Roger shrugged. ‘It has done them no harm. Indeed, it has made that miserable Northburgh much more amiable company.’

‘William stole ten marks from the priory,’ said Michael, abruptly changing the subject. It was disconcerting to hear his death discussed in such dispassionate terms, especially since Henry was involved. ‘We found it in the granary. What do you know about that?’

‘William did not steal that money. Robert lied to him, saying he did not have enough alms for the poor, so William drew on the hosteller’s fund to help him. Robert, however, merely hid the coins away for himself.’

‘That does not sound like William,’ said Michael doubtfully. ‘Why should he give his own funds to help the almoner – especially when that almoner was a man he despised?’

‘Because William was not wholly wicked, like Robert,’ said Roger impatiently. ‘He was cunning and sly, but he did not allow the poor to go hungry. He genuinely believed that Robert really had run out of funds, but became suspicious later. That was why he watched Robert so closely all the time.’

‘We found him searching the almonry once,’ said Bartholomew, recalling that the hosteller had hidden behind a tapestry in Robert’s domain so that he could search it for evidence that the almoner had been lining his own pockets.

‘Henry caught Robert in the vineyards,’ Roger went on, eyes gleaming, as though he was proud of what had happened. ‘The man was not going to look for William, as Alan had ordered him to do, but was taking the opportunity to gloat over the hoard he had secreted in the granary. Henry said you found it and returned it to the priory coffers, so that ended well.’

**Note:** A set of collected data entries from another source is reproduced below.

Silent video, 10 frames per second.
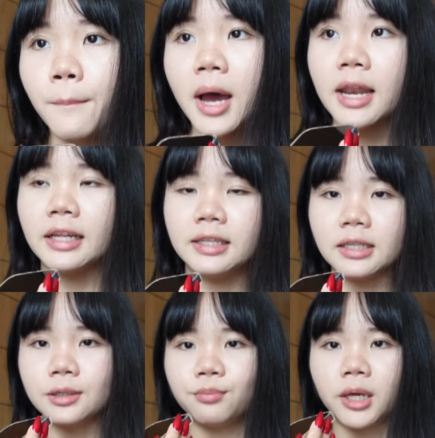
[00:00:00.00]
but it
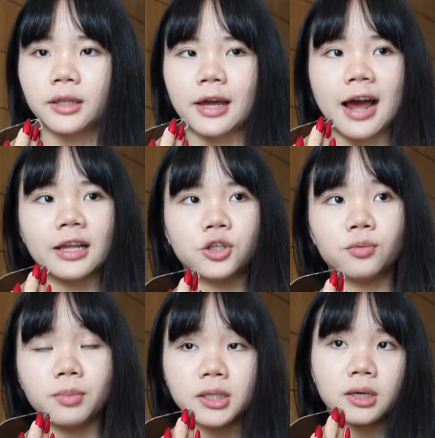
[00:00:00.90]
doesn't mean that I
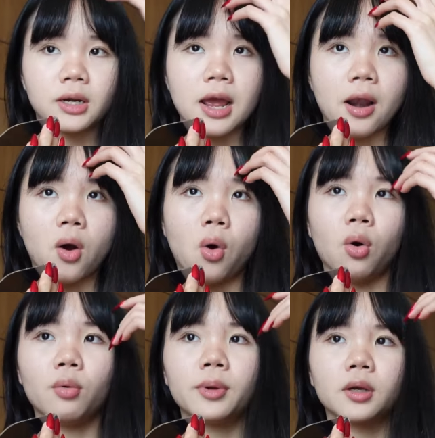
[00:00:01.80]
don't miss her at
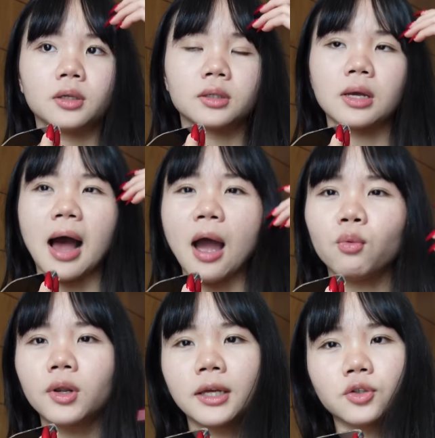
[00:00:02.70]
all, because I
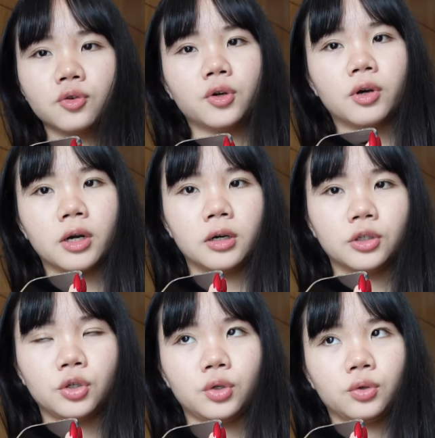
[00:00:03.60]
would like to know her
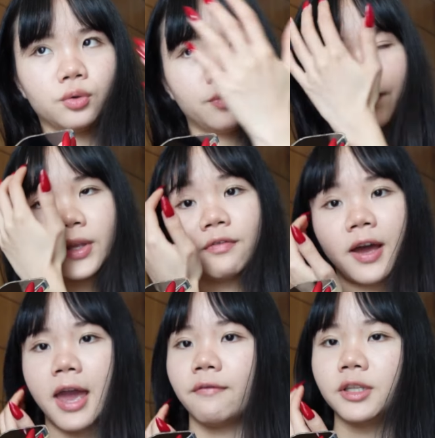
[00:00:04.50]
too if
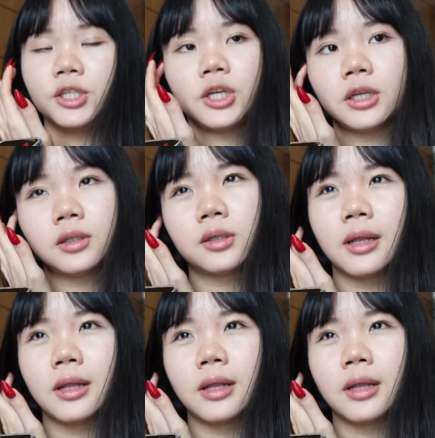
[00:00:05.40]
I have a chance.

‘But why did Henry kill Robert?’ asked Michael, rather plaintively. ‘Or rather, since we already know why, why then? Why not later? Why did Henry take the considerable risk of slaying Robert in broad daylight and dumping his corpse in a very public place?’

‘Because Robert was asking too many questions, and Henry had the impression that he was forming his own suspicions as regards the identity of the killer. It was simply not worth the risk. I told Henry to dispatch him as soon as the opportunity arose. And it did – when that reprobate went to the granary to pore over his ill-gotten gains.’

‘So, Robert was killed for his greed,’ mused Bartholomew softly. ‘If he had not gone to a remote place to count his gold, then Henry could not have killed him. Well, not then at least.’

‘What underhand business was Thomas involved in?’ demanded Michael of Roger. ‘We saw him in the vineyards and a package changed hands. What was that about?’

Roger smiled. ‘You are right. Thomas was involved in underhand business. That lovely book of hours belongs to our library, as I would have told you, had you bothered to ask an old man. It is one of our most valuable possessions. Robert stole it, and that incompetent Symon did not notice it was missing. Robert gave it to Thomas in return for turning a blind eye to inconsistencies in the almonry accounts, which, as sub-prior, Thomas was obliged to check.’